'Haberler çabuk yayılıyor.'

'Pusat seni sadece korumaya çalışıyor Zeynep. Bak Eroğlu ile fiili bir düşmanlığımız yok. Aynı sektördeki firmaların çekişmesi gibi düşün sadece. Ama Kadir girmemesi gereken işlere bodoslama daldı. O saatten sonra tamamen ters düştü Pusat onunla.'

'Kenan, siz de 8-5 arası çalışan devlet memuru değilsiniz. Aptal değilim anlayabiliyorum.'

Sert çıkan sesim karşısında Kenan'ın sıkıntılı bir nefes aldığını duydum.

'Zeynep biliyorum hayatının bir anda ortasına çöktük. Seni rahatsız ettiğimizin inan farkındayım. Ama sen benim kızımı kurtardın. Sen benim yıkılmamak için tutunduğum tek dalımı kurtardın. Bu kadarını sana borçluyuz. Bak, özel hayatın elbette sadece seni ilgilendirir. Sadece Kadir'in Hikmet Posalı'yla yakınlığından dolayı endişeleniyoruz. Çok az kaldı. O şeref yoksunundan kurtulmamıza da seni özgür bırakmamıza da emin ol çok az kaldı.'

'Mina benimle kalıyor bu gece o zaman?' dedim dediklerini umursamadan. Yorum yapmak istemiyordum. Beni birinden korumalarına gerek yoktu çünkü ben sandıkları gibi korunmaya muhtaç biri değildim.

'Bazen seni gerçekten Mina'ya benzetiyorum. Konu nasıl buraya geldi?' diye sordu gülerek.

'Tüm sorumluluk bende. Pusat'a bir şey söyleme. Gelip kendi öğrenecek nasılsa.'

Bir süre sessiz kalan Kenan muhtemelen bu belaya nereden çattığını düşünüyor olmalıydı.

'Peki Zeynep. Ama Pusat çok sinirlenecek bilgin olsun.' dedi gülerek. Mina'ya bakıp ben de gülümsedim.

'Ben hallederim.' dedim kendimden emin bir şekilde. Halledecektim. Benim ayarlarımla oynamasının, Mina'ya bağırmasının hesabını bu gece kesecektim.

*

Zilin çalmasıyla Mina'yla aynı anda oturduğumuz yerden doğrulduk. Hızla pencereye doğru ilerledim. Pusat'ın arabası kapının önünde çalışır halde duruyordu. Demek ki yine Alperen'i göndermişti.

'Operasyon başladı yavru kurt. Konuştuklarımızı unutma.' deyip göz kırptığım Mina'dan büyük bir kıkırtı yükseldi. Zilin tekrar çalmasıyla kapıya yöneldim. Otomata basıp Alperen olduğunu tahmin ettiğim kişinin yukarı gelmesini bekledim. Kapıyı açtığımda sırıtan Alperen ile karşılaştım.

'Nasılsın Zeyno?' dedi sırıtarak.

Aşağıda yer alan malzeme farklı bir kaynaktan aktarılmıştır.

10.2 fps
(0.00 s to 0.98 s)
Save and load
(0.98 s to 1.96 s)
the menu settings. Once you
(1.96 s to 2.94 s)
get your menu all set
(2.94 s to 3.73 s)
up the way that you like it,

Omzunu duvara yaslamış ve kollarını bağlamıştı. Yorgun görüntüsüne rağmen hala sırıtabiliyordu.

'İyi Alperen. Sen nasılsın?' diye sordum ciddiyetle.

'İş güç işte ya. Mina hazırsa gidelim biz. Sabah abim arabanın arkasından koşturttu beni uzun bir süre. Tekrar aynı şeyi göze alamıyorum.'

'Mina gelmeyecek.' dedim dan diye. Alperen'in gülen yüzü aniden soldu.

'Niye ki?'

'Çünkü biz öyle istiyoruz.' dedim aynı ifadesizlikle. Alperen boş boş yüzüme bakmaya başladı. Şuan ciddi olmam gerekmese sadece Alperen'in bu ifadesine bile gülebilirdim. Alperen bu kadar şoka girdiyse Pusat'ı düşünemiyordum.

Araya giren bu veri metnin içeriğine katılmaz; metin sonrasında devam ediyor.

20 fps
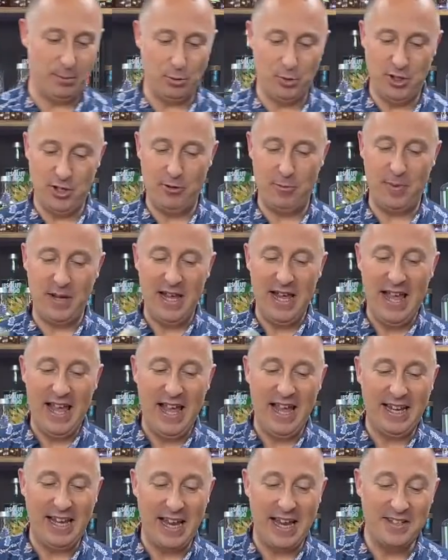syrup.
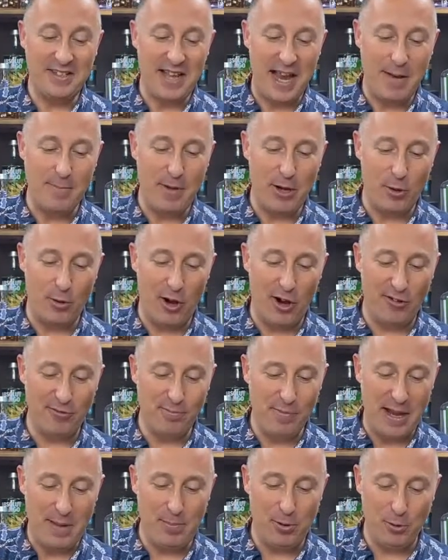Again, 10 mil of
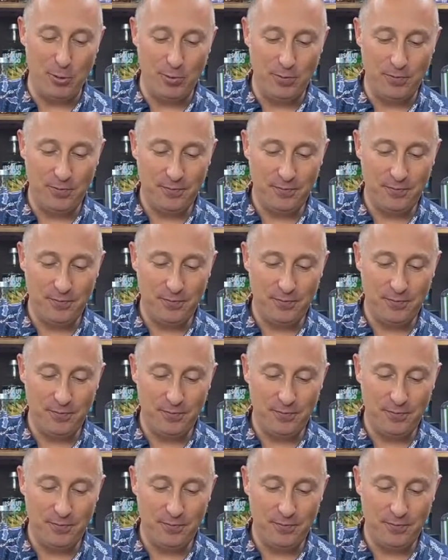maple.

'Abim beni bu sefer gerçekten çok fena döver. Çok değişik taktikleri var. Bana bunu yapma Zeyno.' dedi kedi gibi bir ifadeyle.

'Abine aynen benim böyle söylediğimi ilet. Mina gelmeyecekmiş çünkü canları öyle istiyormuş de.' dedim yine ifadesizlikle. Bir süre kararsız kalıp yüzüme baktı.

'Gazamız mübarek olsun.' deyip hızla merdivenlerden indi. Kapattığım kapının ardından ben de hızla pencereye ilerledim.

Perdenin ardından Pusat'ın arabasını izliyorduk Mina'yla birlikte. Alperen arabaya doğru yaklaşıp sağ kapının penceresinden kafasını uzatıp bir şeyler söyledi.